Goldfish, Grass and a Gyrating Geezerby Ashley Jewnarain, images by Kevin Goss-Ross / 31.03.2010
Journalistic impartiality, or honest opinion? Any takers? Nope? Alright then, hundreds. Let’s rewind to Sunday afternoon at the Botanic gardens, you’re all familiar with this verdant Durban locale I’m sure. And if you are, then you’re most likely familiar with the lake at the bottom of the gardens. It’s a serene, breezy spot resplendent with all manner of peaceful pretty fowl an’ flora, where one can recline at leisure, taking in the sweeping graceful…
Ja, not this time boet.
Thousands of people (by my estimate) piled into the gardens to catch Goldfish’s latest appearance in Durbs. I must just admit, right upfront, I’m not huge fan, I know very little about these fine lads. My only experience of Goldfish is limited to the odd East CoastRadio carpool torture session.
It was nearly impossible to find a clear spot from which the stage was visible, and we eventually settled our esteemed asses on an empty patch of lawn with a thumbnail of a view.
The first act, Rise, didn’t quite tickle me in the right spots. What I caught of their show consisted of covers of 90’s trance-pop hits that should best be left alone. The kind of staple you’d hear at 3 AM on East Coast Radio, but wait a minute, this was an ECR gig, so I guess that’s par for the course then.
There didn’t seem to be a bar available, but scores had come fully prepared, BYOB style. Sipping on red wine and Label quarts, waiting for the customary Bot gardens skyf to be made, I hung out with some of the THOTS guys waiting for something like that to happen. Giving me enough pause to ponder how much people paid to get into this gig. R100 (a moederfokken clip) cover charge. That’s pretty steep by Durban standards.
Anyway, Goldfish came on, and there was action, albeit dodgy Durban action. But that’s how we, as a town, roll.
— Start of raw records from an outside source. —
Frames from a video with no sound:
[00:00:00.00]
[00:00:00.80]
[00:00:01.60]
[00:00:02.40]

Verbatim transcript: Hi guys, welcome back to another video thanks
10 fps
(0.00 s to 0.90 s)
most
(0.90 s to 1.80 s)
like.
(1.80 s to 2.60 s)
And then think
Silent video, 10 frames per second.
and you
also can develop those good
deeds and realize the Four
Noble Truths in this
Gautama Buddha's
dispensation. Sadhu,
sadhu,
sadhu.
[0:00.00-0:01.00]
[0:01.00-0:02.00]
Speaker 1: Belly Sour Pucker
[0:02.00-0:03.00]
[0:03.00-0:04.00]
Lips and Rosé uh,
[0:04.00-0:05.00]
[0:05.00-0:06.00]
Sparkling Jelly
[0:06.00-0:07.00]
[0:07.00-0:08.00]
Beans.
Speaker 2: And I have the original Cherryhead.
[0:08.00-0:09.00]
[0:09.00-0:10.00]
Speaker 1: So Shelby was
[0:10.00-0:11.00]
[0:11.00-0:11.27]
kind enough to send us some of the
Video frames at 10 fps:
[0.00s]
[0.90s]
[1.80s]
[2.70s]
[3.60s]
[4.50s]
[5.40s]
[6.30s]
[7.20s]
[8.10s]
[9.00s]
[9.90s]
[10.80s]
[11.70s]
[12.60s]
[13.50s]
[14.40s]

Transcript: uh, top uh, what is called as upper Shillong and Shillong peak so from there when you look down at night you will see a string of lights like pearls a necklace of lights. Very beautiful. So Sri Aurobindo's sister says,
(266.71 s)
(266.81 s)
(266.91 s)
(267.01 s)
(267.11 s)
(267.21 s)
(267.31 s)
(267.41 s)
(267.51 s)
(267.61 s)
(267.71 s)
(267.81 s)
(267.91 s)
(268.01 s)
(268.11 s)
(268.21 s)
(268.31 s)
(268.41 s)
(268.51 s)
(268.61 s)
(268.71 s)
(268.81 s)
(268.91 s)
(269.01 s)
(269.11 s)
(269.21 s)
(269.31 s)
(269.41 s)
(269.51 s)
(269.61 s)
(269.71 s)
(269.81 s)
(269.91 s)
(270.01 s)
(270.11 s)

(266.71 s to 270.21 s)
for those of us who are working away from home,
These guys certainly look like they’re having fun when they perform, and that’s pretty infectious, no matter how cynical the journo, mixing beats and samples to old school live bass and brass instruments, their sound is a fusion of techno/house with jazz, blues and soul. Personally, I found a lot of their set a bit underwhelming and poppy, but I guess if you’re drunk and you just want to dance you could do a lot worse. The crowd on the other hand, having paid a hundred bucks a head just to see these guys, were stirred into jubilant motion. I was actually quite surprised at the number of senior citizens I spotted getting down on it. As with most concerts held at family spots, there were also a lot of sprogs on parade, whom I had to constantly avoid tripping over or drop-kicking as I waded through the dense congregation on a “professional survey”.
One ballie in particular took the prize for audience involvement, enthusiastically shimmying and gyrating in the best disco kung fu of his heyday, while his far more conservative friends pointed and laughed their heads off.
That’s as much as I can remember anyway, all in, it seemed like a fun scene. The sound could have been way bigger and better, I know its outdoors, but pumping up the vocal channels and then just letting everything else warble together loudly doesn’t cut it as sound engineering okes. I’d like to see Yesterday’s Pupil, BABU or Isochronous do a gig at the lake, the environment certainly lends itself to an odd festival vibe. Finally the skyf was made and as we puffed up the hill, I spared a concerned thought for the security personnel who now had to get all those inebriated Durbanese off their lawn. Good luck gazi.